17 Clean Economy, Living Planet - Building the Dutch Clean Energy Technology Industry The US is 19th overall, but third in biofuels thanks to its extensive, mainly first generation ethanol production in the Midwest. The UK (20th overall) has a strong domestic insulation market with the company Kingspan, which takes it into the fifth position in that segment, behind France (8th overall), Ireland (14th), Finland (5th) and the leader Denmark.

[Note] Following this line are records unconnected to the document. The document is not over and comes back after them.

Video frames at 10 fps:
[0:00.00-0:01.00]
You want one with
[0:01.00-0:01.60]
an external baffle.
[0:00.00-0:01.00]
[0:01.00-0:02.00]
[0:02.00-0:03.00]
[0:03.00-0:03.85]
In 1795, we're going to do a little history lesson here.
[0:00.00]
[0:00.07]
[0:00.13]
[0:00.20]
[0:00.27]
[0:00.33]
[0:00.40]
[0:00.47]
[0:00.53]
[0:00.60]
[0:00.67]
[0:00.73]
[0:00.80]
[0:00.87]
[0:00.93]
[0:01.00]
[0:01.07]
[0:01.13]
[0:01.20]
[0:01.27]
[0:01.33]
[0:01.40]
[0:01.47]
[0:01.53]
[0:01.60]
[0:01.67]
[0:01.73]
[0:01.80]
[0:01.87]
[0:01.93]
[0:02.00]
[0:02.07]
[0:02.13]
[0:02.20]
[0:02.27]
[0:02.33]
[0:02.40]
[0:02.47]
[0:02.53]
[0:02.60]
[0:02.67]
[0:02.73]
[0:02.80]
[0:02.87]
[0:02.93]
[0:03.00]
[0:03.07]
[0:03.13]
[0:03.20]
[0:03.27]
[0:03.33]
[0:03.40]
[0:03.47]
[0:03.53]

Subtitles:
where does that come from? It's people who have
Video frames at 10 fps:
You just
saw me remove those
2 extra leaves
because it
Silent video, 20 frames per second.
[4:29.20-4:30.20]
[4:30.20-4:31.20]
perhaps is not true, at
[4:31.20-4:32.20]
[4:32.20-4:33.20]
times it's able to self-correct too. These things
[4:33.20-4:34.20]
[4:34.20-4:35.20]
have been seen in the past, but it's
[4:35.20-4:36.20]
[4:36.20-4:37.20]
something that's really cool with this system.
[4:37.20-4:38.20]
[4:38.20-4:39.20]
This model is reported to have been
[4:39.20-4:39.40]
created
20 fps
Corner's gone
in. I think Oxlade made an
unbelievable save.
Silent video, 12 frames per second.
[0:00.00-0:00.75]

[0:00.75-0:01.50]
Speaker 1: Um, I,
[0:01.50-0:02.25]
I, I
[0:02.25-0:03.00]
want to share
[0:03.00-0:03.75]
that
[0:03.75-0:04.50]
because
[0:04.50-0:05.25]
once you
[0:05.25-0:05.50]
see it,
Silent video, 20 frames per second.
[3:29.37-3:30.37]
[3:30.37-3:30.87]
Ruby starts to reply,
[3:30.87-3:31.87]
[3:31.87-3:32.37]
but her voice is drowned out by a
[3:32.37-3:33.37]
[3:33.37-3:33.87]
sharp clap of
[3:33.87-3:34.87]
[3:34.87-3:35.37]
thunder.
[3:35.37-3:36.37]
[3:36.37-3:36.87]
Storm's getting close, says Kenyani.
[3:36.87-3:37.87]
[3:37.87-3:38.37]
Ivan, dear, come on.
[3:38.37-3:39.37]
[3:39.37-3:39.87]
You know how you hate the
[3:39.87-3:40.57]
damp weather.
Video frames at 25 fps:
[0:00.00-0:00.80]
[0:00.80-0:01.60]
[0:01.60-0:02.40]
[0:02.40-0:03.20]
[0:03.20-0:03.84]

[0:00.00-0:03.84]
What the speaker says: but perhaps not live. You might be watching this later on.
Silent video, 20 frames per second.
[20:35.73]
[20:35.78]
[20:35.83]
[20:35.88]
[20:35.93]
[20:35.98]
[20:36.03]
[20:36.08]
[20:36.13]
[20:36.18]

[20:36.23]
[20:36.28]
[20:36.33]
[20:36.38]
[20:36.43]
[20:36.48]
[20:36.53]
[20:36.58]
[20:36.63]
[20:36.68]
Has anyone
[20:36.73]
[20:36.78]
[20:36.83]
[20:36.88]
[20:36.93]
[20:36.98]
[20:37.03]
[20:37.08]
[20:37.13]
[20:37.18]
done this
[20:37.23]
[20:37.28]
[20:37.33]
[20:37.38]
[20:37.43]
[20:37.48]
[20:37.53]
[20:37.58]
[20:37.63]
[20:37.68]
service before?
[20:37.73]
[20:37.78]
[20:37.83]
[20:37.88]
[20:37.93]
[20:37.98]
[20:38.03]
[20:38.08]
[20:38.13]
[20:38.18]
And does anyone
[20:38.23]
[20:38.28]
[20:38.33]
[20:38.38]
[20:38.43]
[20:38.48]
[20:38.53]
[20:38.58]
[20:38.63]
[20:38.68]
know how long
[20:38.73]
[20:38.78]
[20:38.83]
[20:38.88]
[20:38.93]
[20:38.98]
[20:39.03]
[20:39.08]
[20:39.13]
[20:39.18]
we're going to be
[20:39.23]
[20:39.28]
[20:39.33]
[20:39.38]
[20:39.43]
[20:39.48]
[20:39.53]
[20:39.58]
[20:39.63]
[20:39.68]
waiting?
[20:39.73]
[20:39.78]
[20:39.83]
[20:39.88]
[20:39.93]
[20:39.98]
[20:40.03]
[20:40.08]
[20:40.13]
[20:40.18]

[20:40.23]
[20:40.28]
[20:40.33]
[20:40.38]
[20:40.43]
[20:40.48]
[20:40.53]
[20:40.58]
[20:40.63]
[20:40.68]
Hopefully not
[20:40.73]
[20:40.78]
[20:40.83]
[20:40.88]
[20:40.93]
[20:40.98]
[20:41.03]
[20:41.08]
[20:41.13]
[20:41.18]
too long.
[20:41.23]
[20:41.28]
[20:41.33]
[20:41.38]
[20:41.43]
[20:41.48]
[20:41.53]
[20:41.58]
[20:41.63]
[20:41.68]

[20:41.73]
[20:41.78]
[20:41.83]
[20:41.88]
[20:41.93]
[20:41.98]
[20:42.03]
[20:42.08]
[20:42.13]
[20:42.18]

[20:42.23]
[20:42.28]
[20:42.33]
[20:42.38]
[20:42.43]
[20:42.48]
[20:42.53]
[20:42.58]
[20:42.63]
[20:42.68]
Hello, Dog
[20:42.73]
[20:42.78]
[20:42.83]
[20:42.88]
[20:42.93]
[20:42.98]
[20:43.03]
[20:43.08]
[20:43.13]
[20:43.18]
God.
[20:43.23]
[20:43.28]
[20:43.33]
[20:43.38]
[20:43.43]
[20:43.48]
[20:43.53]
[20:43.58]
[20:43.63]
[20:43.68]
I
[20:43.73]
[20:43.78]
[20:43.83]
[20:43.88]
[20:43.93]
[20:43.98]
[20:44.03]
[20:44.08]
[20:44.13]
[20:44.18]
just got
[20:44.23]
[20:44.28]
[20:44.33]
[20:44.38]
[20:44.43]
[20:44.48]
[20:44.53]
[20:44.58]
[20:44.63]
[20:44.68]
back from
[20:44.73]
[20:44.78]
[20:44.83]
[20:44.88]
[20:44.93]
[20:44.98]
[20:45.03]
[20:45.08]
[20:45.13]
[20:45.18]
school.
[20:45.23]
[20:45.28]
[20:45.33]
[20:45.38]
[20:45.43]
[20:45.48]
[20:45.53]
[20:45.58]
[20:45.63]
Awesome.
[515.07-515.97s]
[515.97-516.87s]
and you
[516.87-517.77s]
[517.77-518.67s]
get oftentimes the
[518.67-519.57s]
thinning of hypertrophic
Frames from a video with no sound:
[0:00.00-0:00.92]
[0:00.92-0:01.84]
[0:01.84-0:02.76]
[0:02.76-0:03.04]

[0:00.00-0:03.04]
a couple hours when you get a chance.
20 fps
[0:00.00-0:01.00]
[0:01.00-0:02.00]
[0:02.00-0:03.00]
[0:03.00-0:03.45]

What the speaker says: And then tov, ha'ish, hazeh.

In PV solar, the ranks are led by Taiwan (15th overall) and Norway (26th overall). Norway is a dominant supplier of silicon for solar cells; Taiwan has become the major producer of PV solar cells. The Netherlands has no leading positions in any of the major segments. It has a few start-up companies in wind energy that are mainly focusing on developing prototypes for offshore wind turbines. The few suppliers to this industry are smaller still. A new initiative (FLOW, Far and Large Offshore Wind) may give these companies, like Darwind and 2-B Energy a much needed boost after earlier initiatives were denied the necessary permits. Offshore wind is yet to grow into a substantial industry and the Netherlands could still emerge as a major player. In biomass, the Netherlands still plays a modest role despite the Port of Rotterdam that is a major point of entry for biomass into Europe and a strong petrochemical cluster that could pioneer biobased chemicals and materials. Although biomass co-firing in power plants is relatively common, the equipment can also be used to burn coal and is mostly supplied by foreign manufacturers. Biodiesel production is limited (certainly compared to the large fossil fuel refinery capacity in Pernis). Plans to increase capacity fivefold are yet to be realized. (First generation) biofuels have not found favor with government, although the biobased economy is now becoming a policy priority. For a gas country, biogas installations are few. In insulation, the Netherlands does have a strong company in Synbra. It would seem, therefore, that the Netherlands neither profits nor contributes as much as it should. Of the countries included in our ranking, the Netherlands is the 14th economy by GDP. In GDP per capita it even ranks sixth. It is an open, trading nation with a long tradition of science, (civil) engineering, even wind mills. Surely, then, the Netherlands could do much better. The next chapter examines the potential for Clean Energy Technology in the Netherlands.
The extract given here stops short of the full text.